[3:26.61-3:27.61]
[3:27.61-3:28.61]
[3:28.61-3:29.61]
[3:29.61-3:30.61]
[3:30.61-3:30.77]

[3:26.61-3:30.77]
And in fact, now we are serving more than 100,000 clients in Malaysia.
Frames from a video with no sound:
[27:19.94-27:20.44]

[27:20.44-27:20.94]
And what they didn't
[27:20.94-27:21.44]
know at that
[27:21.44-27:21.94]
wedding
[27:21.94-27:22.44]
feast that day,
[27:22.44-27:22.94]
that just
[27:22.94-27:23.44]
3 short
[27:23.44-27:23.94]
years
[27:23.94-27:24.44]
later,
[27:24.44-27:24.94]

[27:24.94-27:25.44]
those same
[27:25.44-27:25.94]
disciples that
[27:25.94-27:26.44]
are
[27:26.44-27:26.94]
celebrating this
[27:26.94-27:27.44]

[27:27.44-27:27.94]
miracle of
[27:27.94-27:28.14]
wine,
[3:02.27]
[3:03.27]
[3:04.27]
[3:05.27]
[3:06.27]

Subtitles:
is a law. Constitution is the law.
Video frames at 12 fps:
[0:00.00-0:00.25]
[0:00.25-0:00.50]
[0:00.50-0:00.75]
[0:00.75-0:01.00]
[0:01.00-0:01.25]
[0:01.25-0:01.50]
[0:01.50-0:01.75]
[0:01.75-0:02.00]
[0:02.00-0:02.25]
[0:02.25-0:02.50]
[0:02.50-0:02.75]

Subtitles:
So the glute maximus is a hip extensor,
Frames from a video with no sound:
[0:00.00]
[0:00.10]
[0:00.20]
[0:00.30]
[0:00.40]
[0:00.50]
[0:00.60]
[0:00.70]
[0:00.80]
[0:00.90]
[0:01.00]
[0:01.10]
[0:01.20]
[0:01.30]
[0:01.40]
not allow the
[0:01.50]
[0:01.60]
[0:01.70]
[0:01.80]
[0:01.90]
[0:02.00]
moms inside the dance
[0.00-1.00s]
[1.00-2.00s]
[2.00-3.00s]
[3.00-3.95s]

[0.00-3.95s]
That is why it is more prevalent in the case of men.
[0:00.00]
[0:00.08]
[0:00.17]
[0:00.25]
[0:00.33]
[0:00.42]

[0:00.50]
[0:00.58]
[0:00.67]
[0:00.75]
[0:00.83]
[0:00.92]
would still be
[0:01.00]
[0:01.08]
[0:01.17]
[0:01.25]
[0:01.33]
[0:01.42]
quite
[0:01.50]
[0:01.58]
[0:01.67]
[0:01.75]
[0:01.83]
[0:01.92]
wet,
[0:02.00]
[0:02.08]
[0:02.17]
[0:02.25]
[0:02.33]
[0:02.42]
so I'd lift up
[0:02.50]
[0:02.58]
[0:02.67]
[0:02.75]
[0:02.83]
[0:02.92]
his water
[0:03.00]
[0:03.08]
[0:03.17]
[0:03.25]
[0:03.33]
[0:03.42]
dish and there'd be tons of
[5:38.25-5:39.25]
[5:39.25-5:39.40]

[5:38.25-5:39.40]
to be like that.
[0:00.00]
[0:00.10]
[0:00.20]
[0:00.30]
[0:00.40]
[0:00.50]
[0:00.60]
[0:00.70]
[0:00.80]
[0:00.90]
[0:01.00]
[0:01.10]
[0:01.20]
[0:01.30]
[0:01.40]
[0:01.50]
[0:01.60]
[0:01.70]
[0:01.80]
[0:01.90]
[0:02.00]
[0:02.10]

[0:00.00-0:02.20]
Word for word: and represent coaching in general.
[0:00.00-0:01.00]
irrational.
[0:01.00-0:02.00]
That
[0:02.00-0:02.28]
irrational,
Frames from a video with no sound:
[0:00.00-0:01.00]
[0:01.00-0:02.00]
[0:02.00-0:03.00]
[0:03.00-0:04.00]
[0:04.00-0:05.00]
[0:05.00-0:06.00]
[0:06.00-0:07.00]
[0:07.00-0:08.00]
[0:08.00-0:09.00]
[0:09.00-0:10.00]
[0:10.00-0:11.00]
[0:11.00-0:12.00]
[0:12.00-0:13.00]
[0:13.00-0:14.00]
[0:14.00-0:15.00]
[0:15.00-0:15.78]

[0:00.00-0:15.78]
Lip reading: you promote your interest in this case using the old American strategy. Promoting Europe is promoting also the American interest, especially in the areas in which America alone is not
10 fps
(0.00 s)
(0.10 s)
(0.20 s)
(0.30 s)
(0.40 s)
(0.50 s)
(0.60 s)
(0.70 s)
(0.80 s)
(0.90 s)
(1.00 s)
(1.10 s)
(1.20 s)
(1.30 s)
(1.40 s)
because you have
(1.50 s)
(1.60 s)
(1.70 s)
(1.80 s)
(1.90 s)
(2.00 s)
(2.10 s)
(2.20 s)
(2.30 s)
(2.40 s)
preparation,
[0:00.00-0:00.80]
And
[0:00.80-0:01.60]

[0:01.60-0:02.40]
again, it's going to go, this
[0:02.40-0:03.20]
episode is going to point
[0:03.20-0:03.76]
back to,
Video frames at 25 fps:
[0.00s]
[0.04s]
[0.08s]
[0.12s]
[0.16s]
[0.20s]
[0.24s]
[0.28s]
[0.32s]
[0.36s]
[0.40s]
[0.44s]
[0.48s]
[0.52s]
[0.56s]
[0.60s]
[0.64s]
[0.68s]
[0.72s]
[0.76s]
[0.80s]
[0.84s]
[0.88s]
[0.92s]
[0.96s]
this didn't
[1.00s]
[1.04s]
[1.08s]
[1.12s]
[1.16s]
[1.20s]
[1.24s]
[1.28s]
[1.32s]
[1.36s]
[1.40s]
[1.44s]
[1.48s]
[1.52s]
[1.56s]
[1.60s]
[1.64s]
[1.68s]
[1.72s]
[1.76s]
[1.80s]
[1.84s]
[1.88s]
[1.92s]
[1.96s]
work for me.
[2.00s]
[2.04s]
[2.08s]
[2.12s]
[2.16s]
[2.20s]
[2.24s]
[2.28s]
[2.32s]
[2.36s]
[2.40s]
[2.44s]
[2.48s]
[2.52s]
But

--- EXERCISE REQUIREMENTS ---
Every record above needs to be returned in full, exactly.

--- RESPONSE TO THIS TASK ---
[3:26.61-3:27.61]
[3:27.61-3:28.61]
[3:28.61-3:29.61]
[3:29.61-3:30.61]
[3:30.61-3:30.77]

[3:26.61-3:30.77]
And in fact, now we are serving more than 100,000 clients in Malaysia.
Frames from a video with no sound:
[27:19.94-27:20.44]

[27:20.44-27:20.94]
And what they didn't
[27:20.94-27:21.44]
know at that
[27:21.44-27:21.94]
wedding
[27:21.94-27:22.44]
feast that day,
[27:22.44-27:22.94]
that just
[27:22.94-27:23.44]
3 short
[27:23.44-27:23.94]
years
[27:23.94-27:24.44]
later,
[27:24.44-27:24.94]

[27:24.94-27:25.44]
those same
[27:25.44-27:25.94]
disciples that
[27:25.94-27:26.44]
are
[27:26.44-27:26.94]
celebrating this
[27:26.94-27:27.44]

[27:27.44-27:27.94]
miracle of
[27:27.94-27:28.14]
wine,
[3:02.27]
[3:03.27]
[3:04.27]
[3:05.27]
[3:06.27]

Subtitles:
is a law. Constitution is the law.
Video frames at 12 fps:
[0:00.00-0:00.25]
[0:00.25-0:00.50]
[0:00.50-0:00.75]
[0:00.75-0:01.00]
[0:01.00-0:01.25]
[0:01.25-0:01.50]
[0:01.50-0:01.75]
[0:01.75-0:02.00]
[0:02.00-0:02.25]
[0:02.25-0:02.50]
[0:02.50-0:02.75]

Subtitles:
So the glute maximus is a hip extensor,
Frames from a video with no sound:
[0:00.00]
[0:00.10]
[0:00.20]
[0:00.30]
[0:00.40]
[0:00.50]
[0:00.60]
[0:00.70]
[0:00.80]
[0:00.90]
[0:01.00]
[0:01.10]
[0:01.20]
[0:01.30]
[0:01.40]
not allow the
[0:01.50]
[0:01.60]
[0:01.70]
[0:01.80]
[0:01.90]
[0:02.00]
moms inside the dance
[0.00-1.00s]
[1.00-2.00s]
[2.00-3.00s]
[3.00-3.95s]

[0.00-3.95s]
That is why it is more prevalent in the case of men.
[0:00.00]
[0:00.08]
[0:00.17]
[0:00.25]
[0:00.33]
[0:00.42]

[0:00.50]
[0:00.58]
[0:00.67]
[0:00.75]
[0:00.83]
[0:00.92]
would still be
[0:01.00]
[0:01.08]
[0:01.17]
[0:01.25]
[0:01.33]
[0:01.42]
quite
[0:01.50]
[0:01.58]
[0:01.67]
[0:01.75]
[0:01.83]
[0:01.92]
wet,
[0:02.00]
[0:02.08]
[0:02.17]
[0:02.25]
[0:02.33]
[0:02.42]
so I'd lift up
[0:02.50]
[0:02.58]
[0:02.67]
[0:02.75]
[0:02.83]
[0:02.92]
his water
[0:03.00]
[0:03.08]
[0:03.17]
[0:03.25]
[0:03.33]
[0:03.42]
dish and there'd be tons of
[5:38.25-5:39.25]
[5:39.25-5:39.40]

[5:38.25-5:39.40]
to be like that.
[0:00.00]
[0:00.10]
[0:00.20]
[0:00.30]
[0:00.40]
[0:00.50]
[0:00.60]
[0:00.70]
[0:00.80]
[0:00.90]
[0:01.00]
[0:01.10]
[0:01.20]
[0:01.30]
[0:01.40]
[0:01.50]
[0:01.60]
[0:01.70]
[0:01.80]
[0:01.90]
[0:02.00]
[0:02.10]

[0:00.00-0:02.20]
Word for word: and represent coaching in general.
[0:00.00-0:01.00]
irrational.
[0:01.00-0:02.00]
That
[0:02.00-0:02.28]
irrational,
Frames from a video with no sound:
[0:00.00-0:01.00]
[0:01.00-0:02.00]
[0:02.00-0:03.00]
[0:03.00-0:04.00]
[0:04.00-0:05.00]
[0:05.00-0:06.00]
[0:06.00-0:07.00]
[0:07.00-0:08.00]
[0:08.00-0:09.00]
[0:09.00-0:10.00]
[0:10.00-0:11.00]
[0:11.00-0:12.00]
[0:12.00-0:13.00]
[0:13.00-0:14.00]
[0:14.00-0:15.00]
[0:15.00-0:15.78]

[0:00.00-0:15.78]
Lip reading: you promote your interest in this case using the old American strategy. Promoting Europe is promoting also the American interest, especially in the areas in which America alone is not
10 fps
(0.00 s)
(0.10 s)
(0.20 s)
(0.30 s)
(0.40 s)
(0.50 s)
(0.60 s)
(0.70 s)
(0.80 s)
(0.90 s)
(1.00 s)
(1.10 s)
(1.20 s)
(1.30 s)
(1.40 s)
because you have
(1.50 s)
(1.60 s)
(1.70 s)
(1.80 s)
(1.90 s)
(2.00 s)
(2.10 s)
(2.20 s)
(2.30 s)
(2.40 s)
preparation,
[0:00.00-0:00.80]
And
[0:00.80-0:01.60]

[0:01.60-0:02.40]
again, it's going to go, this
[0:02.40-0:03.20]
episode is going to point
[0:03.20-0:03.76]
back to,
Video frames at 25 fps:
[0.00s]
[0.04s]
[0.08s]
[0.12s]
[0.16s]
[0.20s]
[0.24s]
[0.28s]
[0.32s]
[0.36s]
[0.40s]
[0.44s]
[0.48s]
[0.52s]
[0.56s]
[0.60s]
[0.64s]
[0.68s]
[0.72s]
[0.76s]
[0.80s]
[0.84s]
[0.88s]
[0.92s]
[0.96s]
this didn't
[1.00s]
[1.04s]
[1.08s]
[1.12s]
[1.16s]
[1.20s]
[1.24s]
[1.28s]
[1.32s]
[1.36s]
[1.40s]
[1.44s]
[1.48s]
[1.52s]
[1.56s]
[1.60s]
[1.64s]
[1.68s]
[1.72s]
[1.76s]
[1.80s]
[1.84s]
[1.88s]
[1.92s]
[1.96s]
work for me.
[2.00s]
[2.04s]
[2.08s]
[2.12s]
[2.16s]
[2.20s]
[2.24s]
[2.28s]
[2.32s]
[2.36s]
[2.40s]
[2.44s]
[2.48s]
[2.52s]
But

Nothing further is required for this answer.